### ASSIGNMENT
Please repeat the records beneath this task exactly as they appear, but skip the images.

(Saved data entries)
<<<<

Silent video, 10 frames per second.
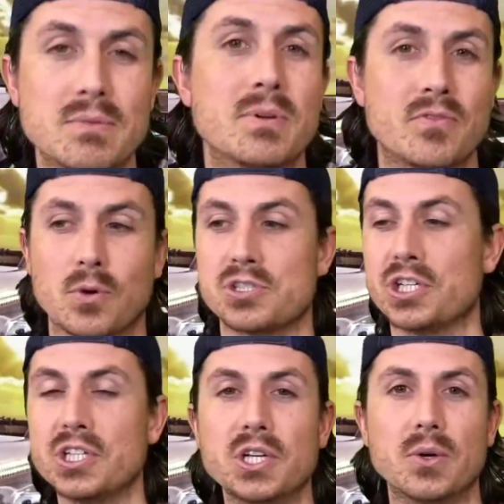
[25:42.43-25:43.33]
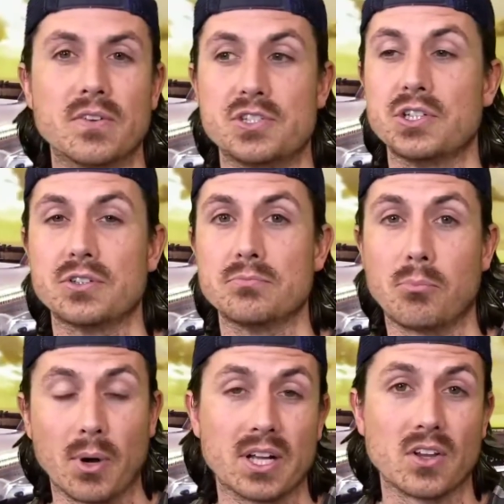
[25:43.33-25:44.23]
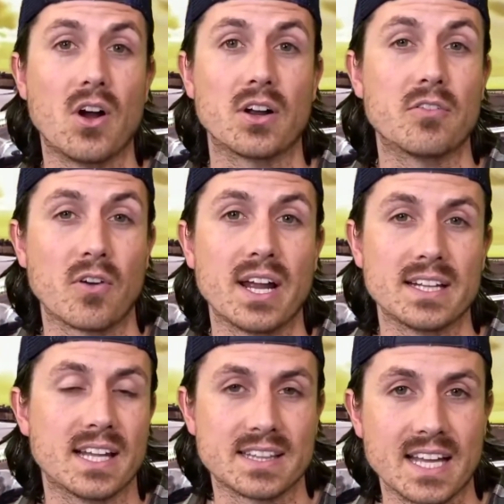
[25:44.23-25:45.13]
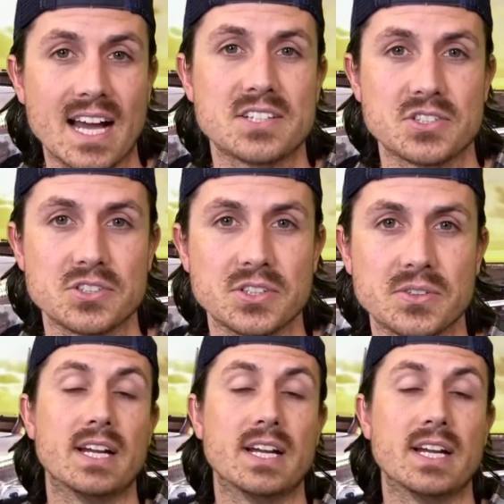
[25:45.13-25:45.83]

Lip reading: before she knew if she could bring along a friend like they asked her to.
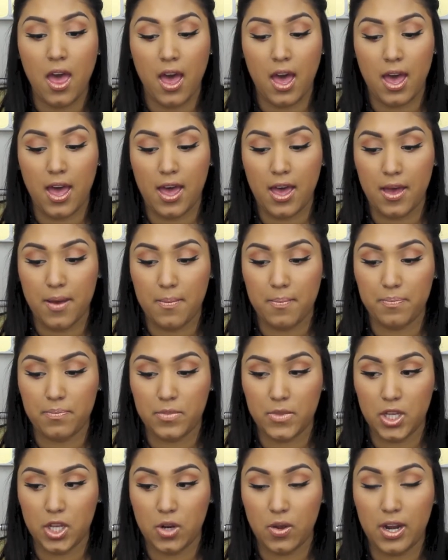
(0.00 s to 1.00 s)
um,
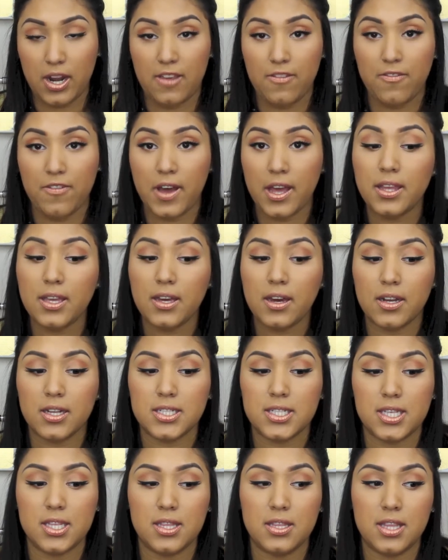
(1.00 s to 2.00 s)
you know, and I finally got
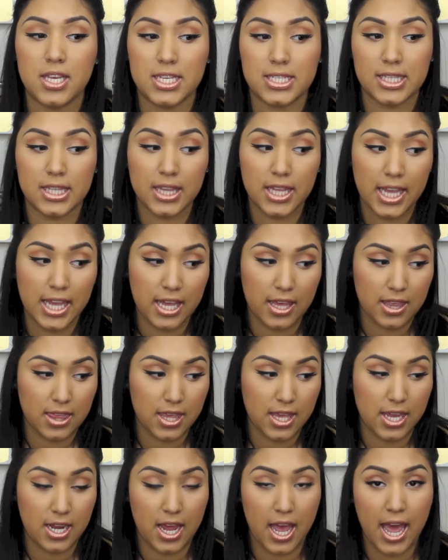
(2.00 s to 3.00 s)
it to this
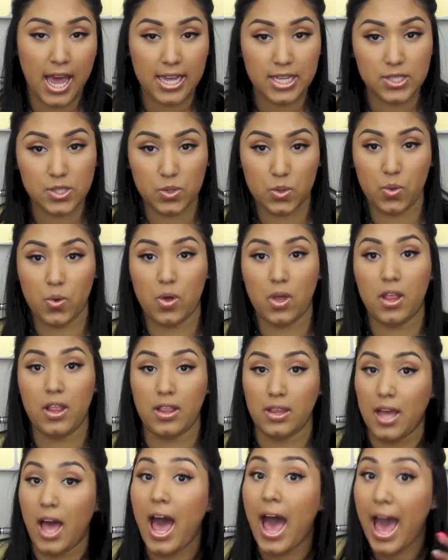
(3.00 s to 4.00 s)
length in high
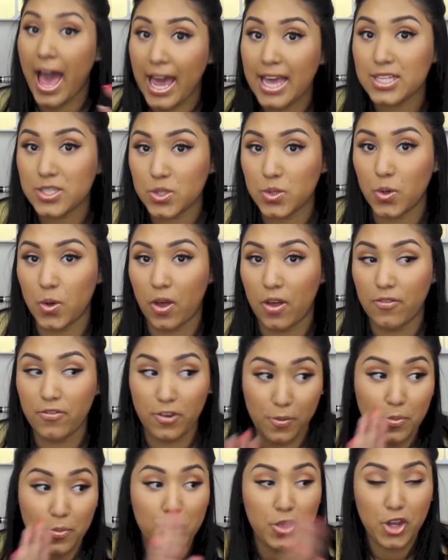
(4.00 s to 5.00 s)
school. High school,
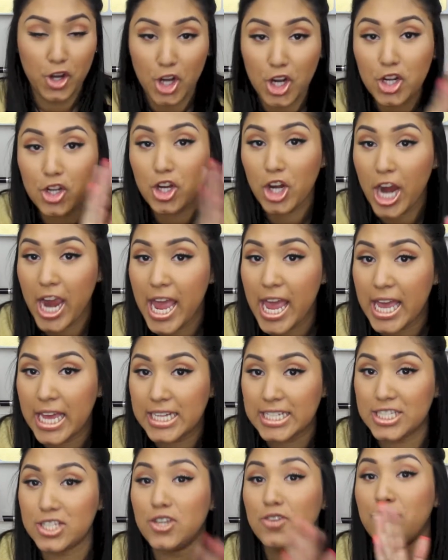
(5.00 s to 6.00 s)
from third
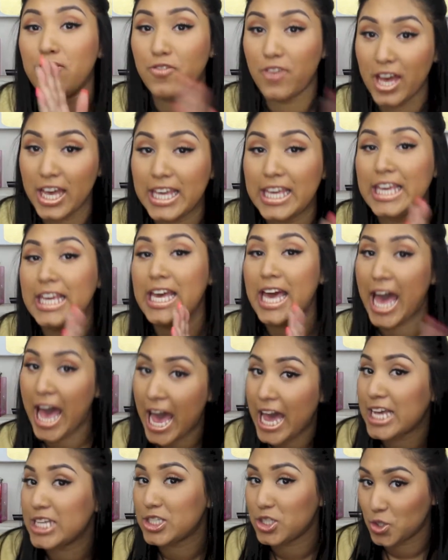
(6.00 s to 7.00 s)
grade to fucking
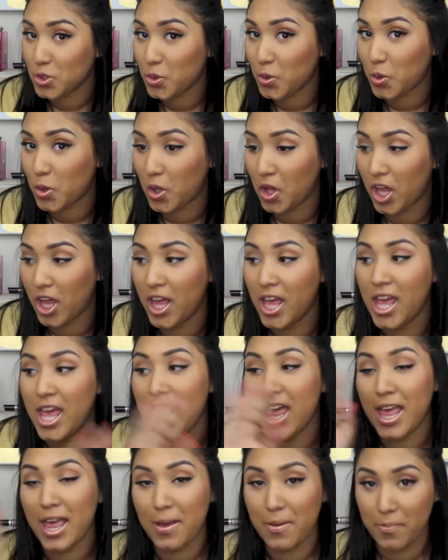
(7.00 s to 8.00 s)
high school,
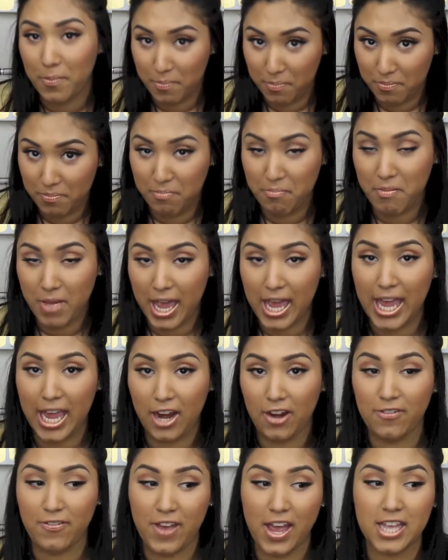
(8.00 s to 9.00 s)
my
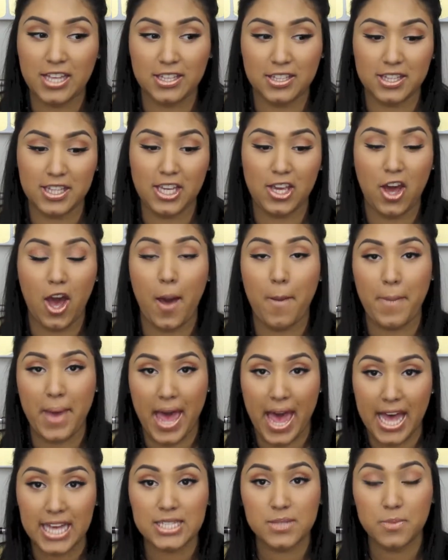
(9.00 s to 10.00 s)
hair finally got
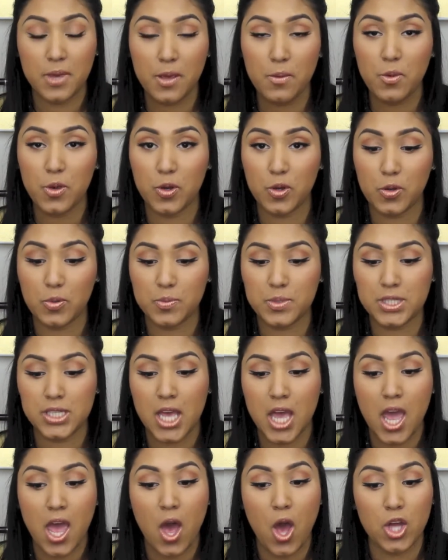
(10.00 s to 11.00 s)
past my boobs
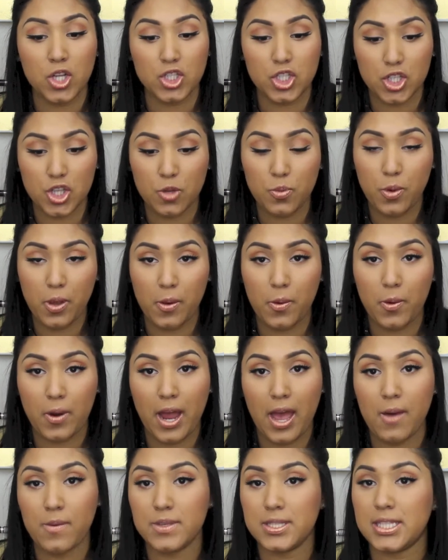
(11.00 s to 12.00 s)
to the point where
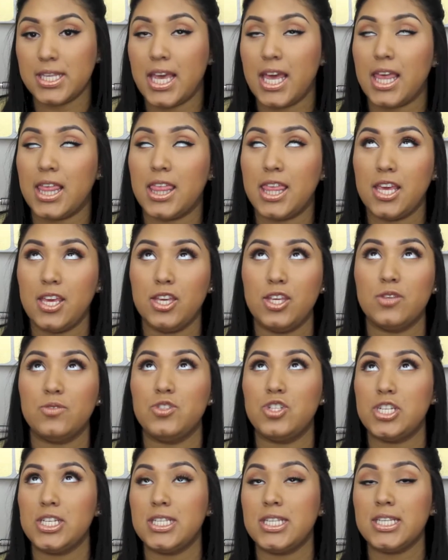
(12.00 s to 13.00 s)
I was like, thank
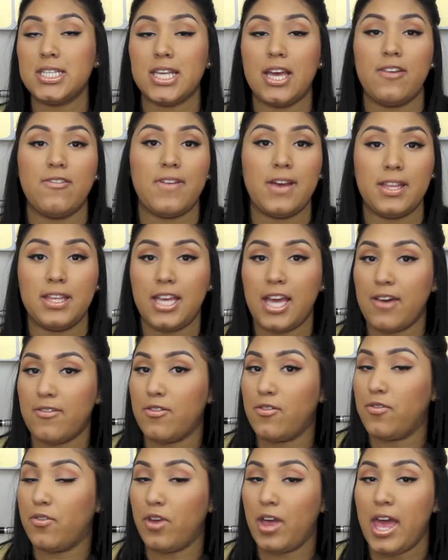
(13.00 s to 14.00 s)
you, Jesus, I finally have
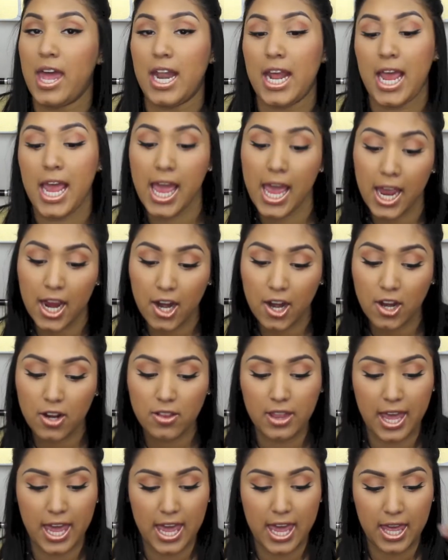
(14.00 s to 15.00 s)
a full head of
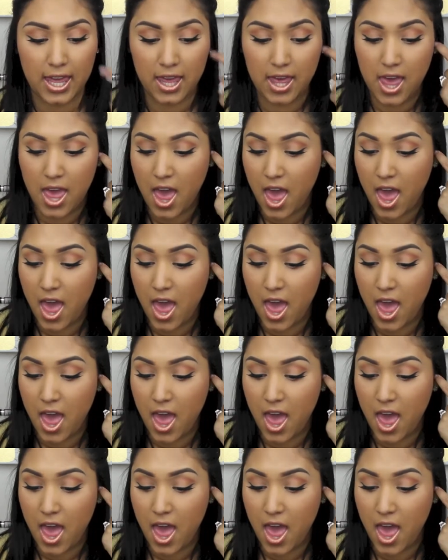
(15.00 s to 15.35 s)
hair. Like,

>>>>

### RESPONSE AREA
Silent video, 10 frames per second.
[25:42.43-25:43.33]
[25:43.33-25:44.23]
[25:44.23-25:45.13]
[25:45.13-25:45.83]

Lip reading: before she knew if she could bring along a friend like they asked her to.
(0.00 s to 1.00 s)
um,
(1.00 s to 2.00 s)
you know, and I finally got
(2.00 s to 3.00 s)
it to this
(3.00 s to 4.00 s)
length in high
(4.00 s to 5.00 s)
school. High school,
(5.00 s to 6.00 s)
from third
(6.00 s to 7.00 s)
grade to fucking
(7.00 s to 8.00 s)
high school,
(8.00 s to 9.00 s)
my
(9.00 s to 10.00 s)
hair finally got
(10.00 s to 11.00 s)
past my boobs
(11.00 s to 12.00 s)
to the point where
(12.00 s to 13.00 s)
I was like, thank
(13.00 s to 14.00 s)
you, Jesus, I finally have
(14.00 s to 15.00 s)
a full head of
(15.00 s to 15.35 s)
hair. Like,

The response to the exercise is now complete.